Moving to a new home can be exciting, but most Americans agree that it’s stressful too. There are all kinds of tasks to take on, such as calling movers, contacting utilities and the US Postal Service, letting friends and family know, and of course arranging your new home. For a new college graduate, it may be a matter of getting a few boxes, a truck, and a helping hand from friends. For your mom and dad who have lived in the same home for 20 or 30 years, there’s more effort and emotional turmoil involved. You know they’d be better off at a retirement community, and so do they. How can you help them make the transition to a new, healthier lifestyle?

  •  Focus on the positive. Older adults may feel like they’re sacrificing a lifetime of memories to move to a retirement community. It’s not just a move — it’s a lifestyle change. You can help them stay focused on the positive — the many new friends they’ll make, the amenities they can enjoy, the classes they can take, the groups they can join, and an end to their concerns about day-to-day home upkeep. Reassure them that if something happens, like a fall, help will be moments away.
  •  Separate the treasures from the clutter. Many Americans have too much stuff, and clutter can be a source of stress. Help your parents take a look at the items they need and use and the items they value. Anything else is likely to be clutter that’s weighing them down. Here are 10 Creative Ways to Declutter Your Home. One or more of these ways may work for your parents.
  • Don’t trash — donate. Your parents may have dozens of kitchen utensils and gadgets that they never use but hate to waste by throwing out. Many organizations and local thrift stores accept various items, from kitchen goods and clothing to sporting equipment and even gently used furniture.
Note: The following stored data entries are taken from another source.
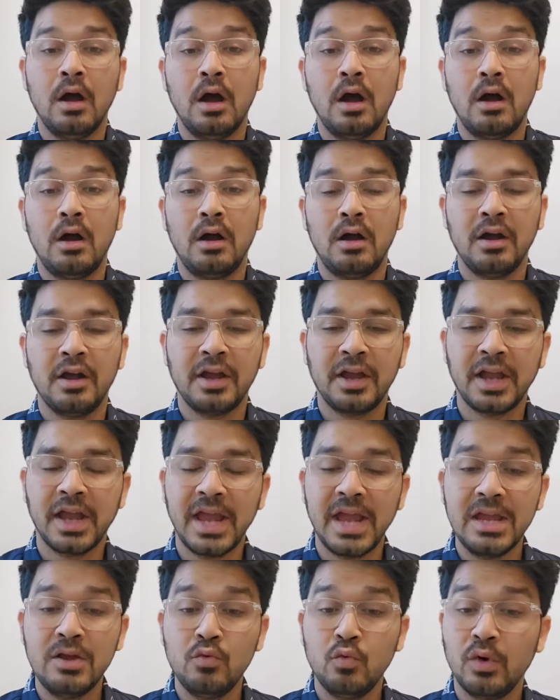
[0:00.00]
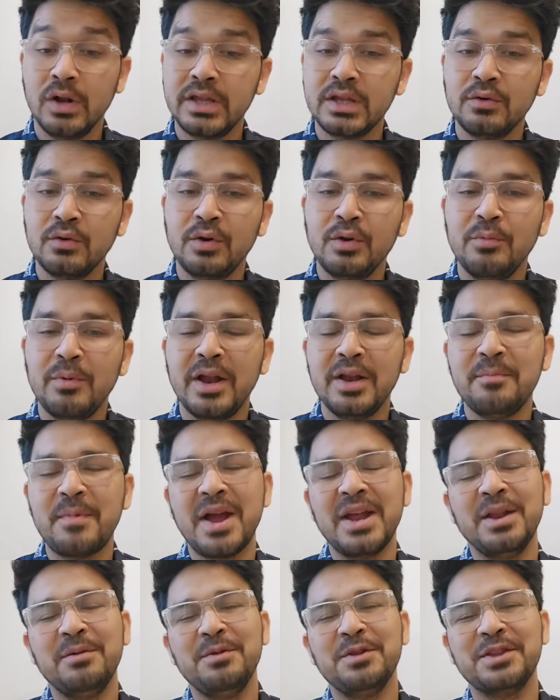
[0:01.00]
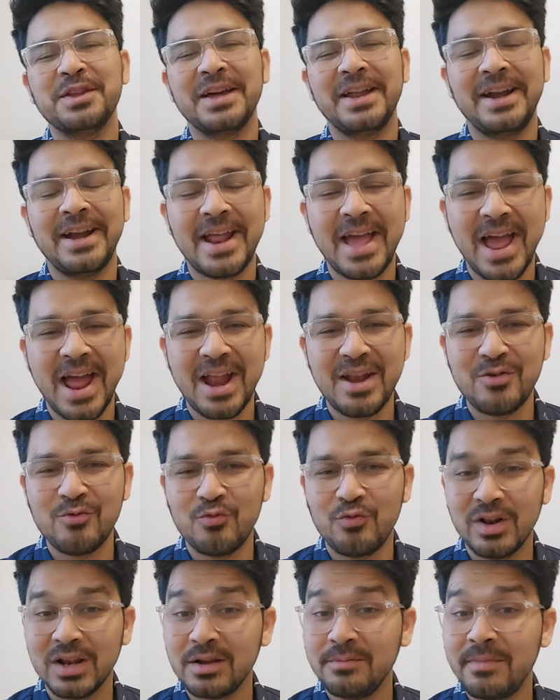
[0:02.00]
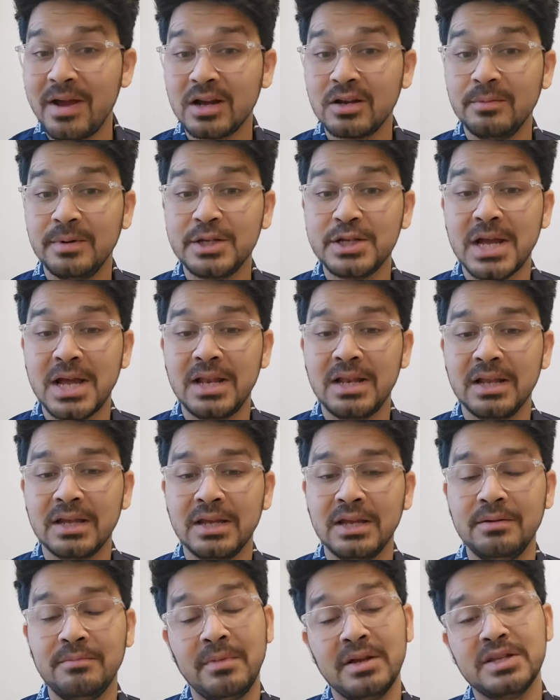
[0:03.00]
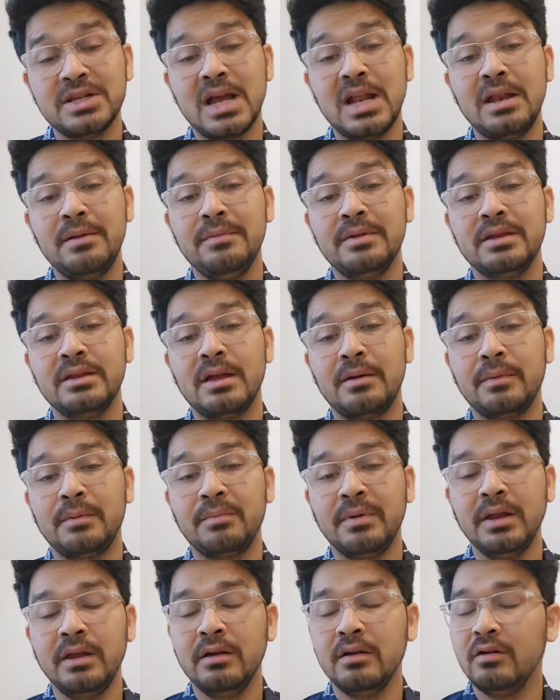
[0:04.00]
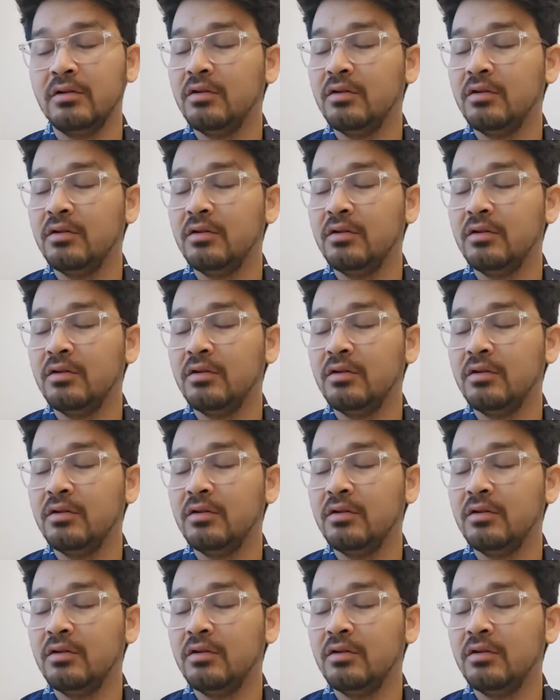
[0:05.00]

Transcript: Hey, what's up everybody, my name is Karan and welcome back to my channel again. My channel name is Exam Tapri.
  • Break the move down into small tasks. The best approach to any big job is to break it down into small, manageable tasks. For example, deal with the easy stuff first — old medications that should be tossed, magazines and newspapers, worn and ill-fitting clothing, and extra and duplicate items that won’t be needed. Focus on how good it feels to get rid of clutter and to organize the rest.
  • Get friends and family involved. Throw a moving party and make getting ready for the move a celebration of life, past and future. If no one is available to pitch in, consider hiring a professional who specializes in working with older adults. You may want to review your options at the National Association of Senior Move Managers® You can also ask the retirement community’s marketing department if move-in coordination help is available.

The process of moving is challenging and draining, especially for older adults. That’s why it’s important to stay focused on the end rewards — the opportunities that come with living in a community where services and care are available, and every day offers the possibility of friendship and personal growth. Your parents may not agree now, but later don’t be surprised if they tell you they wished they had moved sooner!